Sembrava fosse finita e invece è appena iniziata. Quest’anno Più Libri Più Liberi è diventata più di una fiera culturale. È un simbolo e l’affaire Caffo, di cui vi abbiamo parlato qui, non è stato altro che l’espediente affinché una rivolta culturale stavolta detonasse. Portabandiera dell’iniziativa è la casa editrice indipendente Effequ, ma altre, come Racconti edizioni, si sono presto aggregate. Si tratta di boicottare la Fiera? Non esattamente. Ciò che viene messo in atto è piuttosto una forma di disobbedienza civile che, anche grazie alle polemiche di questi giorni, potrebbe avere una risonanza inaspettata e, per quello che ci riguarda, legittima. Il comunicato è stato pubblicato sui social dalla casa editrice e gli editori che concordano possono scrivere direttamente a loro. Si tratta di una risposta seria non tanto alla direzione di quest’anno, ma alla struttura stessa della fiera che ormai da anni risulta essere tra le più costose della filiera e anche tra le più contraddittorie, poiché non si oppone alla “logica iperproduttiva” che soffoca proprio quel tipo di editoria, piccola e media, che vorrebbe rappresentare. Allora non poteva esserci nessuna risposta migliore di questa:
Il comunicato del gruppo di editori indipendenti che non parteciperà a Più Libri Più Liberi
PLPL non ci saremo e vi spieghiamo perché. Siamo un gruppo di case editrici indipendenti che da anni ha deciso di non partecipare alla Fiera della Piccola e Media editoria, organizzata a Roma dall’Associazione Italiana degli Editori.
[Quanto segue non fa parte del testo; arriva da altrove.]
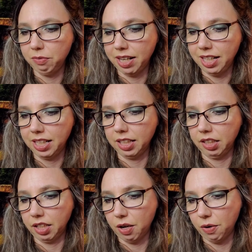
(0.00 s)
radiant
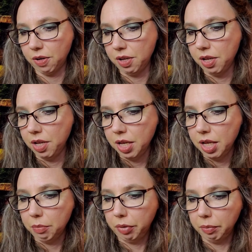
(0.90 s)
glow.
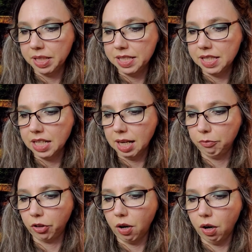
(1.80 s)
Bourbon is the name
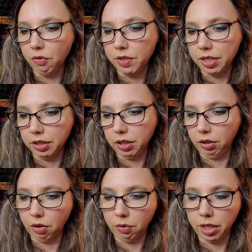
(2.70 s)
for all vanilla
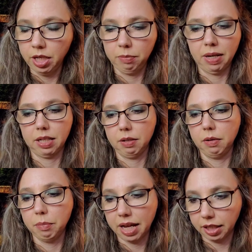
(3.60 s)
grown in
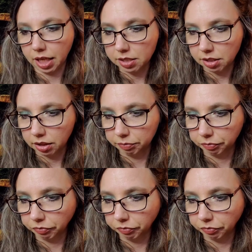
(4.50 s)
Madagascar.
Si chiama Più Libri Più Liberi, ha costi di accesso altissimi, e già dal nome inneggia a un meccanismo a cui noi non vogliamo appartenere.
L’AIE fa rientrare nella Piccola e media editoria imprese delle dimensioni più varie purché sotto il fatturato annuo di dieci milioni di euro. A tutte viene richiesto di comportarsi come i grandi gruppi editoriali, con un’unica parola d’ordine: produrre più libri possibile, alimentando il meccanismo della resa che genera profitto anche dalla non-vendita. E la distribuzione in Italia è un vero e proprio oligopolio, in mano a tre grandi gruppi editoriali, i quali detengono anche le principali catene di librerie. Le stesse che fagocitano le librerie indipendenti, e che da anni, tra l’altro, subiscono a Roma l’affronto di una Fiera organizzata a pochi giorni dal Natale che sottrae loro clienti e vendite vitali.
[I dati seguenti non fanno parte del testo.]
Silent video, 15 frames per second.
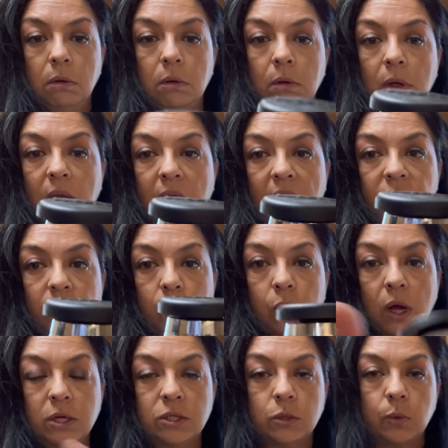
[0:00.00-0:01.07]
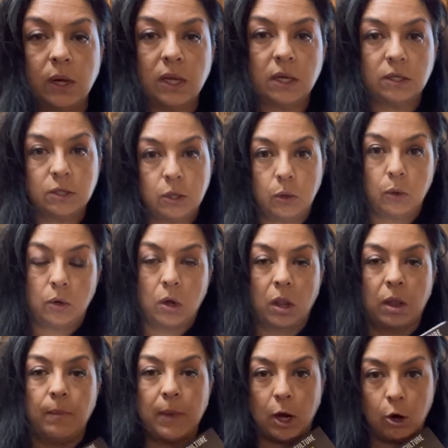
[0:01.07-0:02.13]
I haven't graduated to an
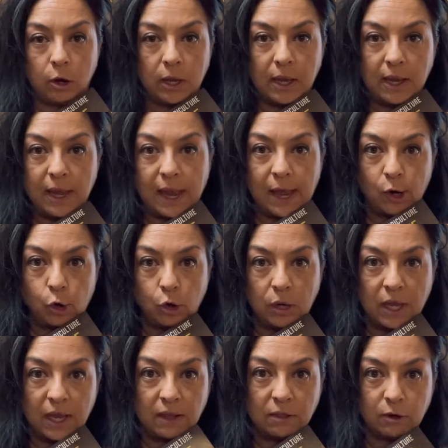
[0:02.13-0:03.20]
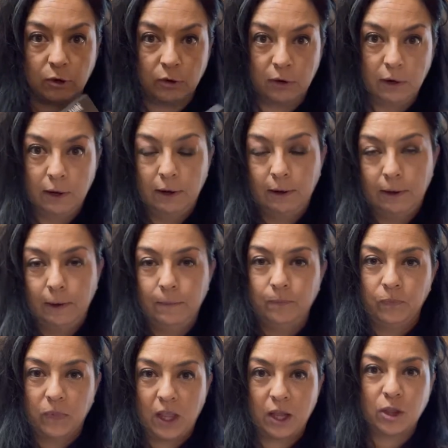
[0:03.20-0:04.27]
all-American canner yet. They're
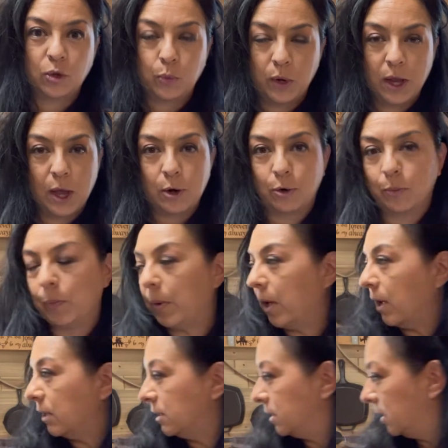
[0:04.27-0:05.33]
$300.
In Italia si producono più di 80mila titoli nuovi all’anno, circa dieci titoli all’ora. Un mercato saturo e alimentato dai grandi gruppi, ma anche dalle piccole e medie case editrici, costrette a produrre più di quanto potrebbero.
Una logica iperproduttiva che si riflette anche nella logica della proposta culturale della fiera, diventata un casellario da riempire in modo quasi indiscriminato e disattento, con pochi eventi curati da una direzione artistica (che spesso non guarda agli editori presenti in fiera ma ai grandi nomi di richiamo, innestando l’altrettanto tossico meccanismo che solo il nome richiama gente) e molti buttati via in tempi e spazi morti. La brutta vicenda degli ultimi giorni si mostra figlia della medesima logica di arroganza e disattenzione: se ogni cosa vale tutto allora tutto vale nulla, e l’intitolazione della Fiera a una giovane uccisa dalla violenza patriarcale si accosta senza problemi alla presenza di un autore denunciato dalla ex compagna per maltrattamenti.
Noi non vogliamo questo. Crediamo in una editoria che si possa permettere di produrre meno, e che possa basare la propria attività su un atto chiaro: la scelta. Chi pubblica sceglie, non solo cosa pubblicare, ma anche come e soprattutto quanto: ma se la regola è solo produrre, scegliere non serve più a niente.
Vogliamo lavorare per un’editoria diversa, sostenibile e umana, un modello alternativo all’unico che prospettano come possibile: più libero, in effetti.